File: 02-aggregation.py


Michel Bierlaire

Tue Aug 13 17:03:53 2024



In [None]:

import pandas as pd
from IPython.core.display_functions import display
import biogeme.database as db
from biogeme.biogeme import BIOGEME
from biogeme.expressions import Variable, exp

from netherlands_model import (
    prob_car,
    prob_rail,
    logprob,
    v_car,
    beta_cost,
    rail_cost_euro,
    beta_time_rail,
    rail_time,
)


The objective of this laboratory is to calculate aggregated indicators from a choice model. We consider the model
specification available in the file `netherlands_model.py`.

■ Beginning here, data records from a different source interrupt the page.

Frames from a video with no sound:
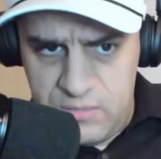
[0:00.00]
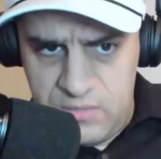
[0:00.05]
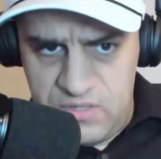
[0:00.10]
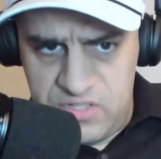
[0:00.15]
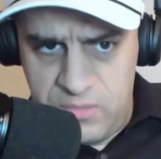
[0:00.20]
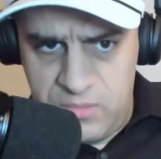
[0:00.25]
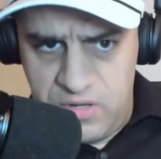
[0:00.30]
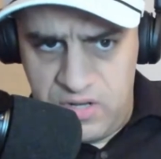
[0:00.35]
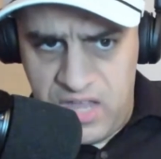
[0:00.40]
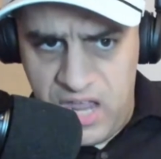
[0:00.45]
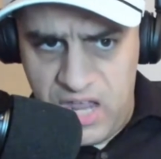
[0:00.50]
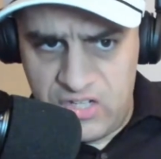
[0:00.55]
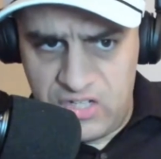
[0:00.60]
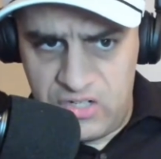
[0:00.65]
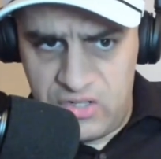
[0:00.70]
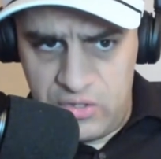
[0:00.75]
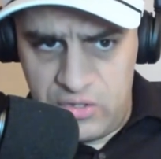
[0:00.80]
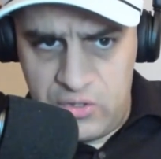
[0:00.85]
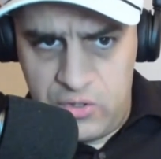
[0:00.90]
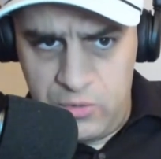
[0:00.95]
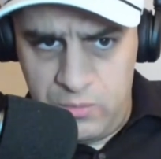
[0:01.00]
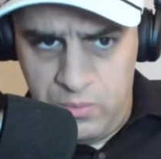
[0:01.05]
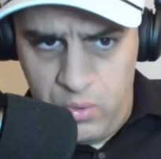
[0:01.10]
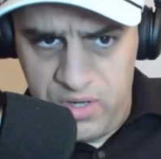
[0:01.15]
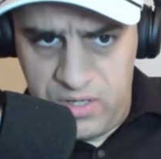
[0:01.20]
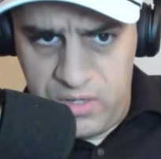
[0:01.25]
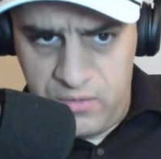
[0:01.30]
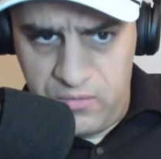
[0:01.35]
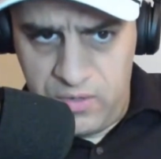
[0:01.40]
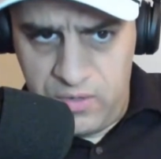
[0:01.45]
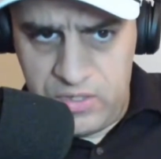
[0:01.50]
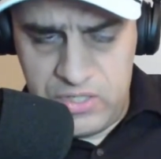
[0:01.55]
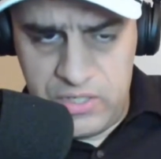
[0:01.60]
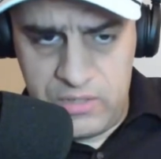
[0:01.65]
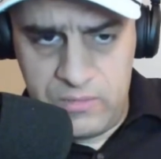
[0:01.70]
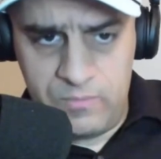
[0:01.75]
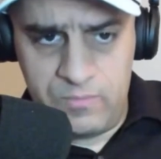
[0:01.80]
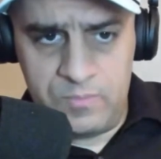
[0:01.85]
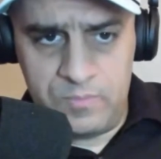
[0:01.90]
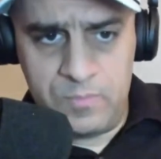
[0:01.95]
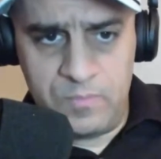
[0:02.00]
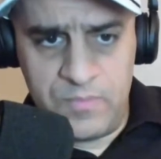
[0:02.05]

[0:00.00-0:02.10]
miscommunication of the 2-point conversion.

We want to calculate the market shares (and corresponding confidence intervals) for each of the two alternatives in
the population using sample enumeration.

We consider four segments of the population, characterized by two age categories  (41 or older, and 40 or younger),
and gender.

The census data report the following number $N_g$ of individuals in each segment $g$ of the population.

In [None]:
census = {
    'male_41_more': 4092390,
    'male_40_less': 4151092,
    'female_41_more': 3984028,
    'female_40_less': 4428289,
}



Question 1: calculate a weight for each entry in the file `netherlands.dat` so that the sample is representative
of the population.

Question 2: calculate the market shares for each of the two alternatives. First, the model should be obtained
from the specification file and the parameters should be estimated. To calculate the choice probability of each
of the two alternatives, we can use the syntax below:
```
simulate = {
'Weight': Weight,
'Prob. rail': prob_rail,
'Prob. car': prob_car,
}

biosim = BIOGEME(database, simulate)
simulated_values = biosim.simulate(results.getBetaValues())
```

Question 3: calculate confidence intervals on the market shares calculated above. Note that, to do so, the model must
be estimated using bootstrapping as shown below:
```
results_bootstrapping = biogeme.estimate(bootstrap=100)
```

We obtain a sample of values for the parameters. Using simulation, we can calculate the 90% confidence intervals on
the simulated quantities as follows:
```
betas = biogeme.freeBetaNames()
b = results_bootstrapping.getBetasForSensitivityAnalysis(betas)
left, right = biosim.confidenceIntervals(b, 0.9)
```

Question 4: consider a scenario where the cost of rail is decreased by 10%. What would be the market shares (and the
confidence intervals) under this scenario? To do so, we should first write the choice probability under the proposed
scenario and then perform the simulation as shown in the previous steps.